QUESTIONS FOR TUESDAY 12 FEBRUARY 2002
MATH: The average deck cadet watches the radarscope 2.6 hours per day. How many minutes will she watch in one week?
SCIENCE: Mass is the measurement of the matter in an object. The mass per unit volume of a material is __________.
GEOGRAPHY: Geographers are fond of establishing "imaginary lines" on the Earth. They are invisible (you can't see it if you fly over the spot) but they have some meaning. Here's one: What is the name of the imaginary line that marks the farthest North that the rays of the sun fall directly (at 90 degrees) on the Earth? The rays of the sun fall directly on this "line" once a year. When it happens we say it is the first day of summer.

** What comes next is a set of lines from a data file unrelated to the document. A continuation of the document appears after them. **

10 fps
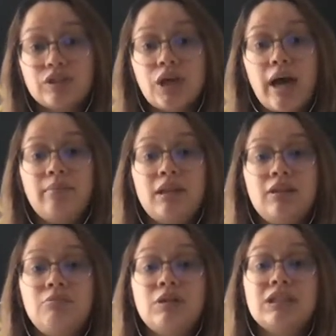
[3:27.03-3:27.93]
time in
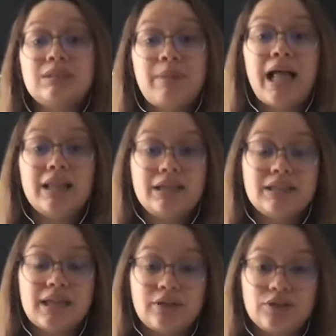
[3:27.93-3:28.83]
the municipality
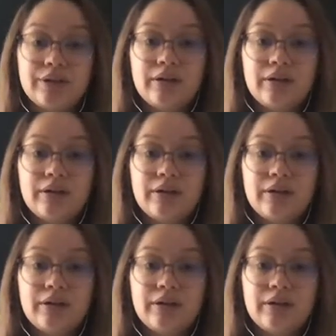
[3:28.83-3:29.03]
sector.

HISTORY: Many African slaves were used on the sugar plantations in the Caribbean. Held under tight control and harshly treated, they nonetheless occasionally revolted against the plantation owners and the system of slavery. On one island Toussaint L'Overature, an African slave, lead a successful uprising in 1804 and established freedom for the black population. What was the name of the island where this happened?
ANSWERS FOR MONDAY 11 FEBRUARY 2002
MATH: Cadet Williams traveled 3 hours so 3 x 50 = 150 miles traveled. 150 divided by 15 (Hansen's speed) = 10 hours. 1100 +10 hours = 2100 or 9:00 PM
SCIENCE: Scientific law, hypothesis, theory.